PROBLEM DETAILS> Retype all entries exactly, skipping pictures.

DATA RECORDS>
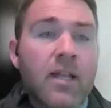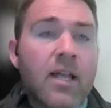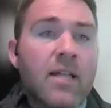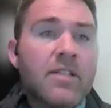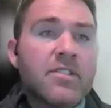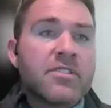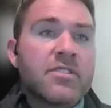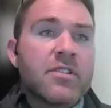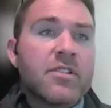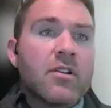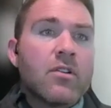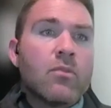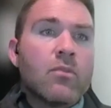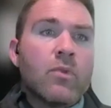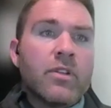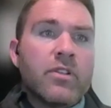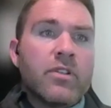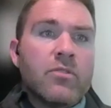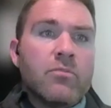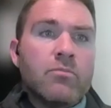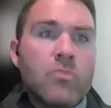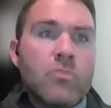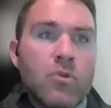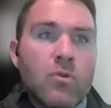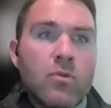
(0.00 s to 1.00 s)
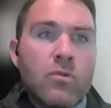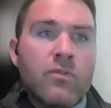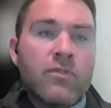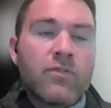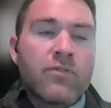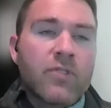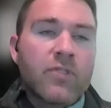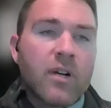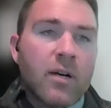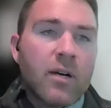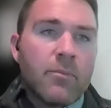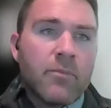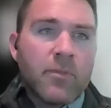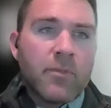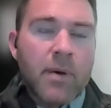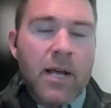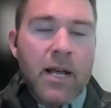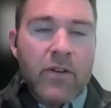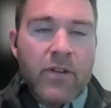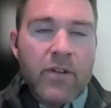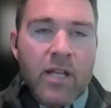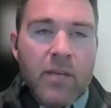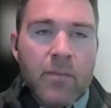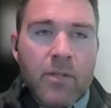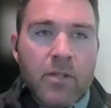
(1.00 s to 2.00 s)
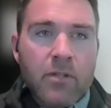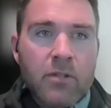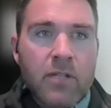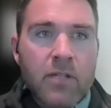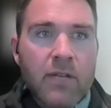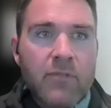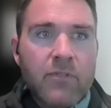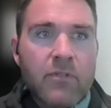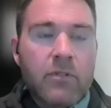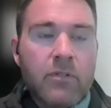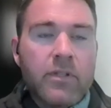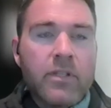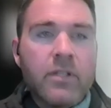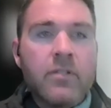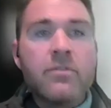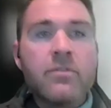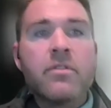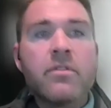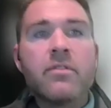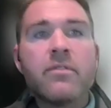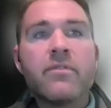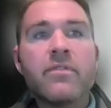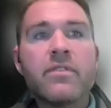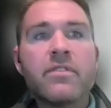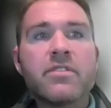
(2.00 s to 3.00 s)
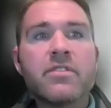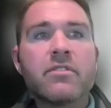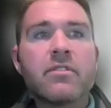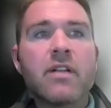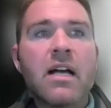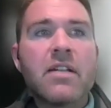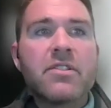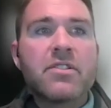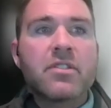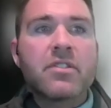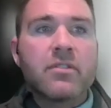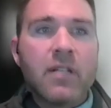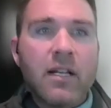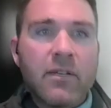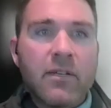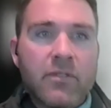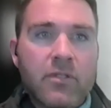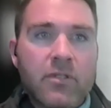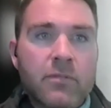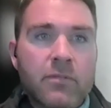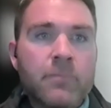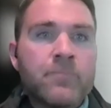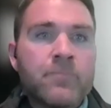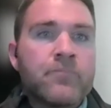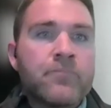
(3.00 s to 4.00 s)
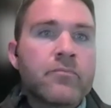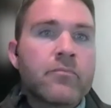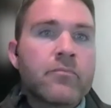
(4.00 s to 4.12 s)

And so when you move from the biochemical level into the physiologic level,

RESULT>
(0.00 s to 1.00 s)
(1.00 s to 2.00 s)
(2.00 s to 3.00 s)
(3.00 s to 4.00 s)
(4.00 s to 4.12 s)

And so when you move from the biochemical level into the physiologic level,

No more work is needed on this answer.